[PROBLEM REQUIREMENTS]: When you copy the data, keep every word exactly as it is and leave the pictures out.

==== DATA RECORDS

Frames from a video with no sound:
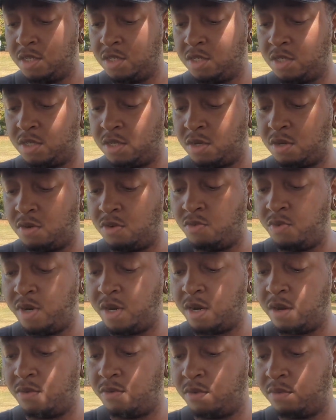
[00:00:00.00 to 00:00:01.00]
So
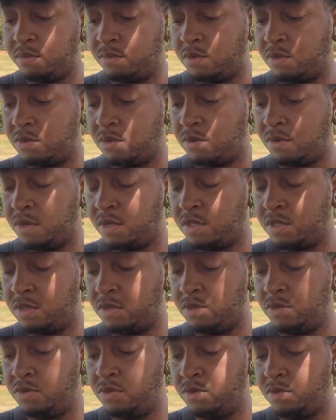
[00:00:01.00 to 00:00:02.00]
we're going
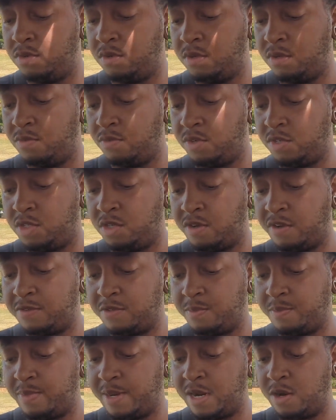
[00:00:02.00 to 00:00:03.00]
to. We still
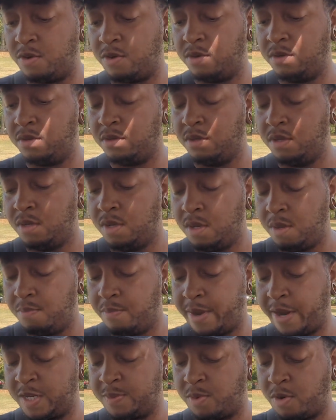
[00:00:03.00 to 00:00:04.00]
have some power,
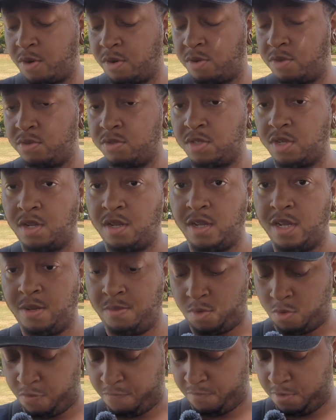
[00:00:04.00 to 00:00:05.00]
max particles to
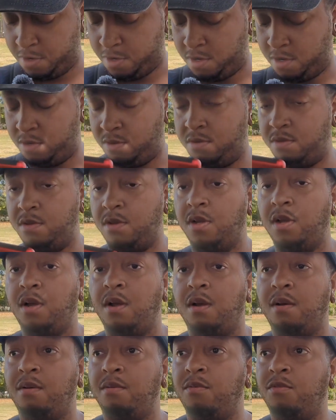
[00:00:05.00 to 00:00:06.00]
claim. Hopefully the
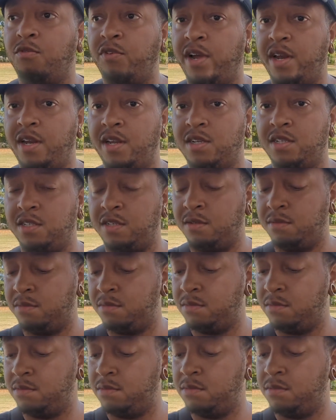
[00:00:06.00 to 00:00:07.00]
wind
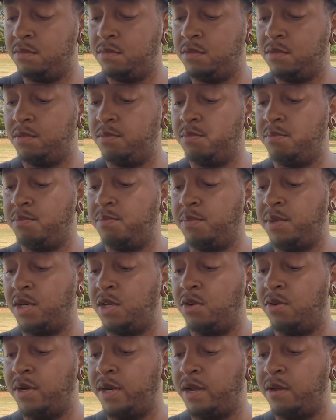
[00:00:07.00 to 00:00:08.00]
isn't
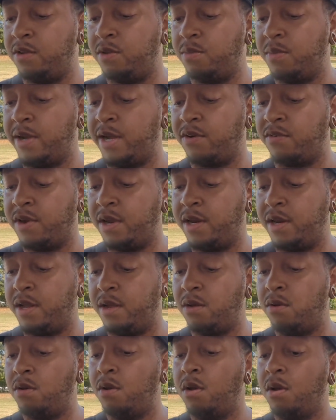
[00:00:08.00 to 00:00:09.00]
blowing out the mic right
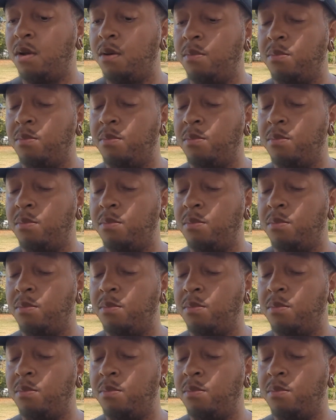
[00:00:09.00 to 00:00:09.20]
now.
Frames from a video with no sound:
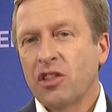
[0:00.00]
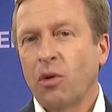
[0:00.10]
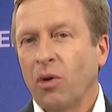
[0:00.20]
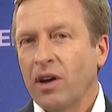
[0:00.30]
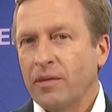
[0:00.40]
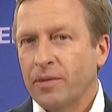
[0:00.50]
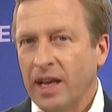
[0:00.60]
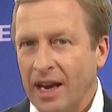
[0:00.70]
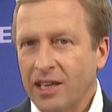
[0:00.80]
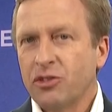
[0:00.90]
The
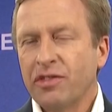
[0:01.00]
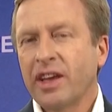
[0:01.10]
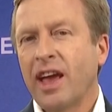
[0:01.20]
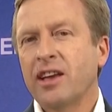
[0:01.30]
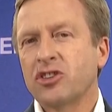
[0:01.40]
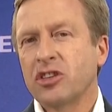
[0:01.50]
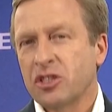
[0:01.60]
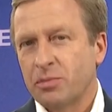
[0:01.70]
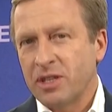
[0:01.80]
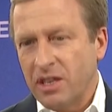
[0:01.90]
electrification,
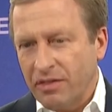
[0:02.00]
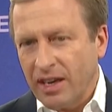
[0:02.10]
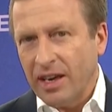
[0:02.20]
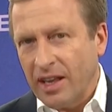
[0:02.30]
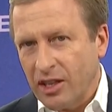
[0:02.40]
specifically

========

[SOLVED EXERCISE]:
Frames from a video with no sound:
[00:00:00.00 to 00:00:01.00]
So
[00:00:01.00 to 00:00:02.00]
we're going
[00:00:02.00 to 00:00:03.00]
to. We still
[00:00:03.00 to 00:00:04.00]
have some power,
[00:00:04.00 to 00:00:05.00]
max particles to
[00:00:05.00 to 00:00:06.00]
claim. Hopefully the
[00:00:06.00 to 00:00:07.00]
wind
[00:00:07.00 to 00:00:08.00]
isn't
[00:00:08.00 to 00:00:09.00]
blowing out the mic right
[00:00:09.00 to 00:00:09.20]
now.
Frames from a video with no sound:
[0:00.00]
[0:00.10]
[0:00.20]
[0:00.30]
[0:00.40]
[0:00.50]
[0:00.60]
[0:00.70]
[0:00.80]
[0:00.90]
The
[0:01.00]
[0:01.10]
[0:01.20]
[0:01.30]
[0:01.40]
[0:01.50]
[0:01.60]
[0:01.70]
[0:01.80]
[0:01.90]
electrification,
[0:02.00]
[0:02.10]
[0:02.20]
[0:02.30]
[0:02.40]
specifically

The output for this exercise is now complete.